Book Review: Kitchen Confidential

“Don’t eat fish on Mondays.” Have you ever heard that before? If so, you have already learned something from Anthony Bourdain’sKitchen Confidential. Bourdain’s newest book, The Nasty Bits, which is a compilation of essays, has received a great deal of media attention. More specifically, there has been a great deal of attention devoted to all the outrageous, controversial and possibly offensive things he has been saying while promoting his newest book. The usual targets are vegans, Rachael Ray and obese people. Bourdain has written several other books and was the executive chef at Brasserie Les Halles in New York City.

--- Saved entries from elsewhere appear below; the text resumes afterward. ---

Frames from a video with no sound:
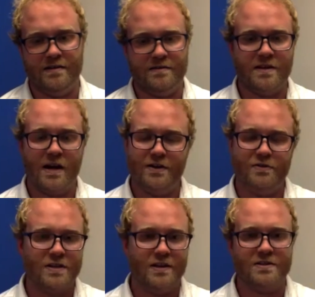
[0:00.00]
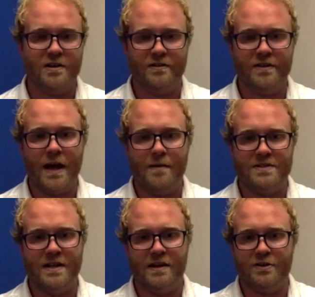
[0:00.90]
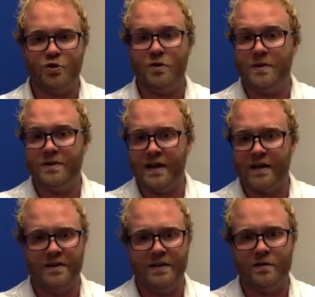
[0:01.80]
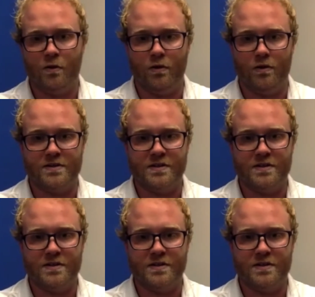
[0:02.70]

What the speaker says: Todd, you say this all the time, it's not a treatment technique course.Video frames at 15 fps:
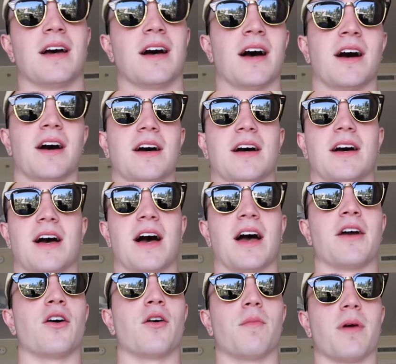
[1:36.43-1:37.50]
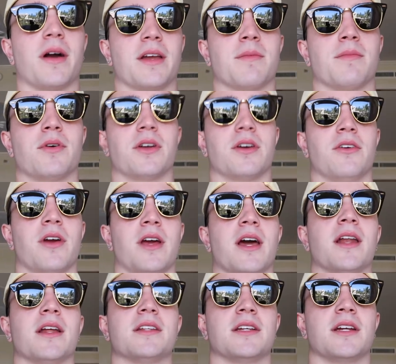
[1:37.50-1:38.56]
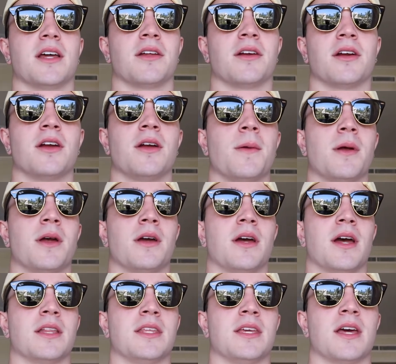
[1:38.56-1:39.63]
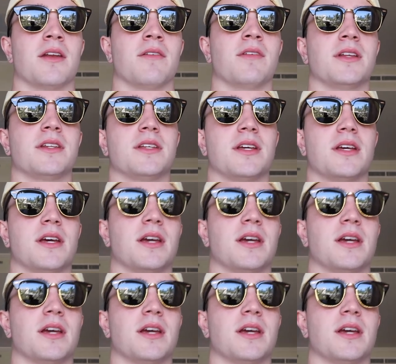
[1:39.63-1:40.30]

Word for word: uh, I hope I can put a great edit together at the end of it.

In a move that seems a little too cute to be chosen by Bourdain, Kitchen Confidential is organized in chapters labeled Appetizers, First Course, Second Course, Third Course, Dessert and Coffee and a Cigarette. The introduction includes some serious bravado and blustering: “Of course, there is every possibility this book could finish me in the business.” But, once you read the book, you see that statements like this are true – it really could have finished him. Instead, Kitchen Confidential helped Bourdain reach the celebrity chef status that he so artfully ridicules in Kitchen Confidential (Emeril Lagasse is the target for that rant).

If you have never read any of Bourdain’s books, I would recommend starting with Kitchen Confidential. This recommendation is based in part on the succinct introduction to the life and times of Anthony Bourdain that is included in the book. You will learn about his drug addiction in one chapter and about how he fell in love with French food in another. This dichotomy of sleaziness and sophistication is a running theme throughout Kitchen Confidential.

In addition to giving information about Bourdain himself, this book also provides a “behind the scenes” look into the restaurant business. You learn about when fish is delivered (hence, don’t eat fish on Mondays, they usually haven’t had a delivery since Thursday), the horrors of the buffet, and the ins and outs of the “underbelly of the culinary world” as Bourdain describes it. Kitchen Confidential gives you and I a peek into an entirely different culture – a little world that the people sitting in the dining room never see.

Kitchen Confidential was also the subject of a short-lived TV show. Don’t let the failure of the TV show prevent you from reading this book. It is one that you will think of every time you eat Sunday brunch, which may or may not be a good thing.